Collected data entries:
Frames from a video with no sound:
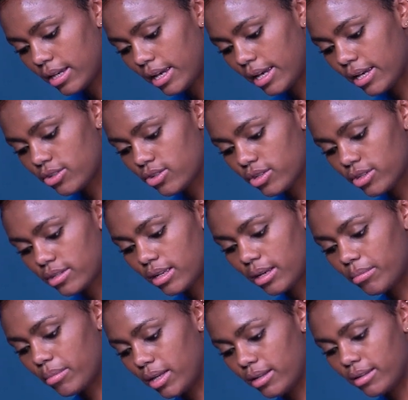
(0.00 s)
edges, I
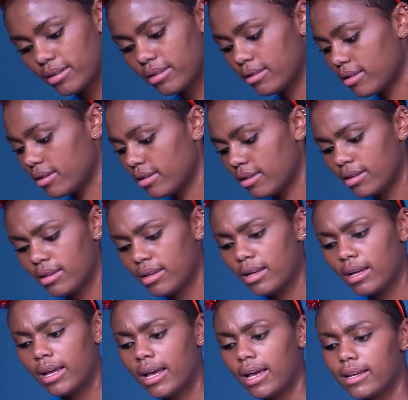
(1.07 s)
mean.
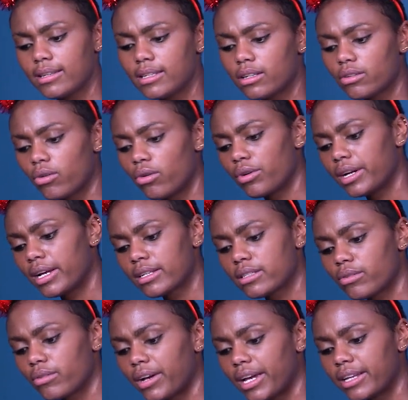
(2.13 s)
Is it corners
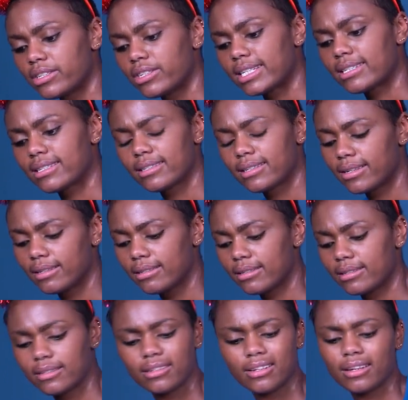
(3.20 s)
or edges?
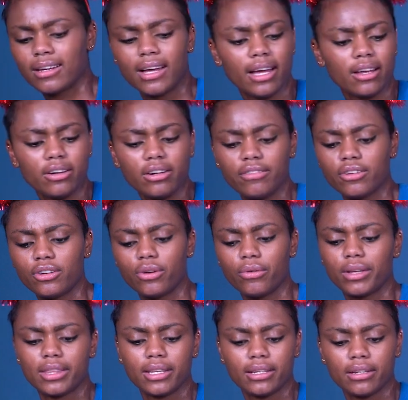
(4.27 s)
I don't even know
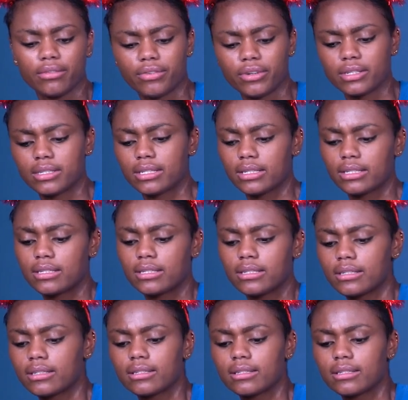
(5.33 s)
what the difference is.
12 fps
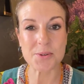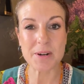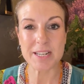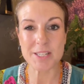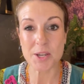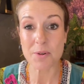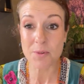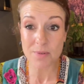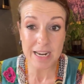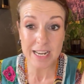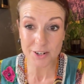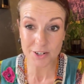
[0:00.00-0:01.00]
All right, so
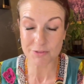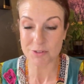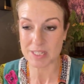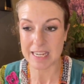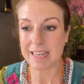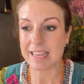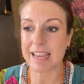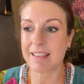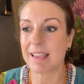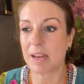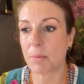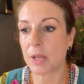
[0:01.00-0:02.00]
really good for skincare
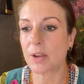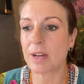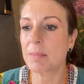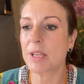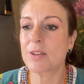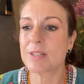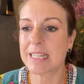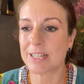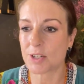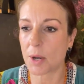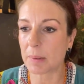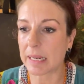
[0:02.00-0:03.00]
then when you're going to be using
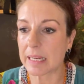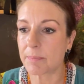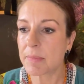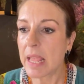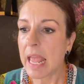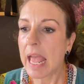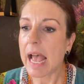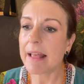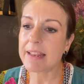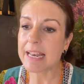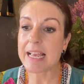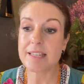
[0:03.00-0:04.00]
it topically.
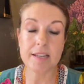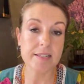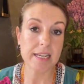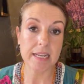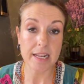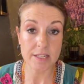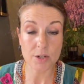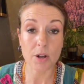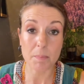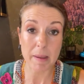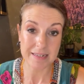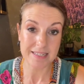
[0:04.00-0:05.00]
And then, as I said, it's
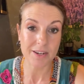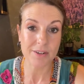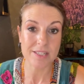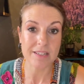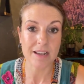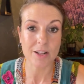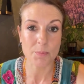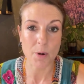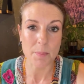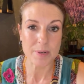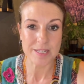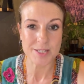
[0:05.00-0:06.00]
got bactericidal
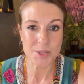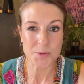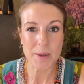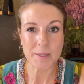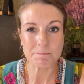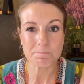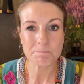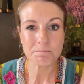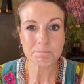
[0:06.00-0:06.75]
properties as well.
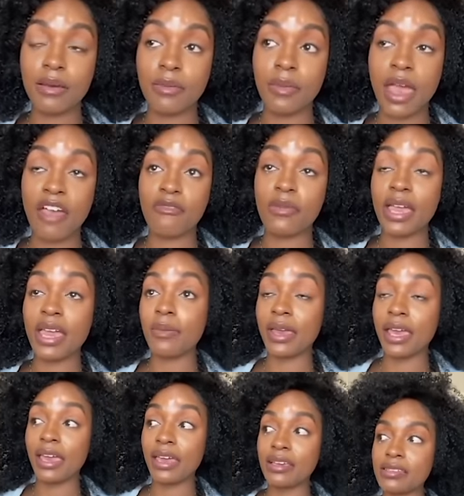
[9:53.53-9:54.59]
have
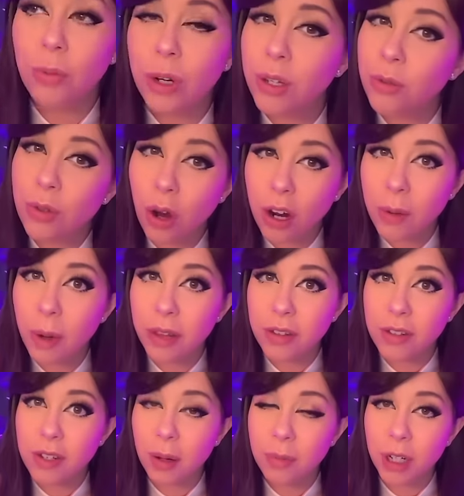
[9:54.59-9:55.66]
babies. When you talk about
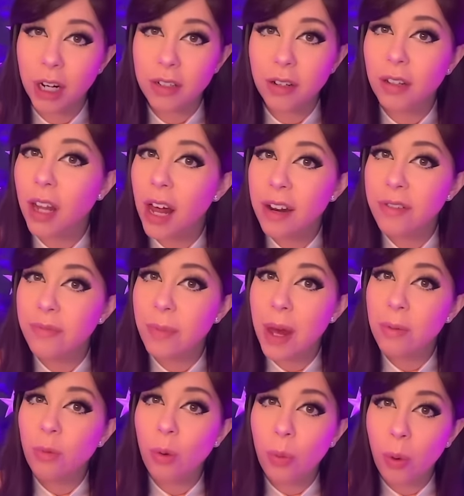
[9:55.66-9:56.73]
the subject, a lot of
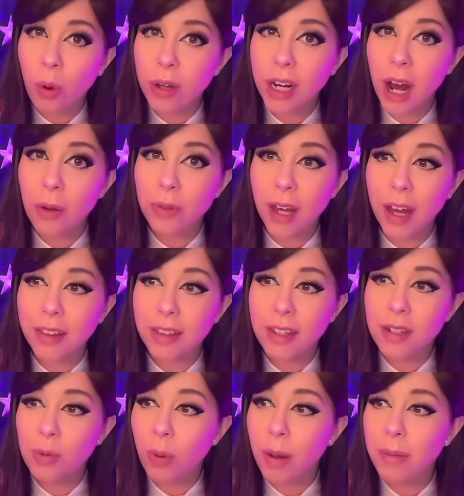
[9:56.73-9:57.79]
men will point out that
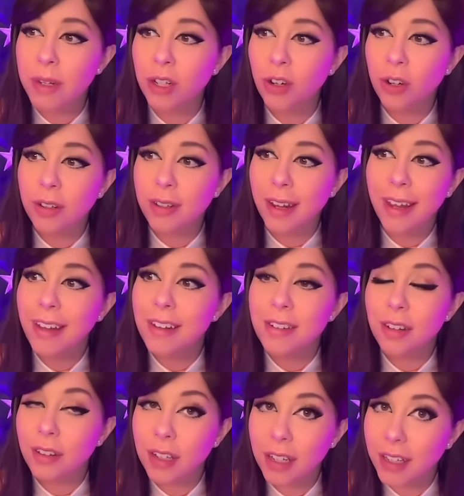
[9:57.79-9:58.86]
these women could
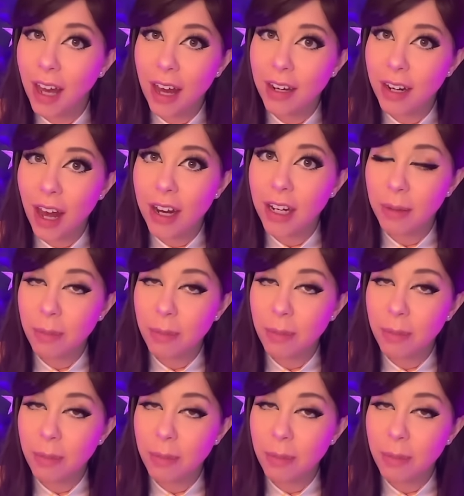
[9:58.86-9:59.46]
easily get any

Exercise instructions.
Once the images are removed, print the remaining data exactly as it appears above.

Output below.
Frames from a video with no sound:
(0.00 s)
edges, I
(1.07 s)
mean.
(2.13 s)
Is it corners
(3.20 s)
or edges?
(4.27 s)
I don't even know
(5.33 s)
what the difference is.
12 fps
[0:00.00-0:01.00]
All right, so
[0:01.00-0:02.00]
really good for skincare
[0:02.00-0:03.00]
then when you're going to be using
[0:03.00-0:04.00]
it topically.
[0:04.00-0:05.00]
And then, as I said, it's
[0:05.00-0:06.00]
got bactericidal
[0:06.00-0:06.75]
properties as well.
[9:53.53-9:54.59]
have
[9:54.59-9:55.66]
babies. When you talk about
[9:55.66-9:56.73]
the subject, a lot of
[9:56.73-9:57.79]
men will point out that
[9:57.79-9:58.86]
these women could
[9:58.86-9:59.46]
easily get any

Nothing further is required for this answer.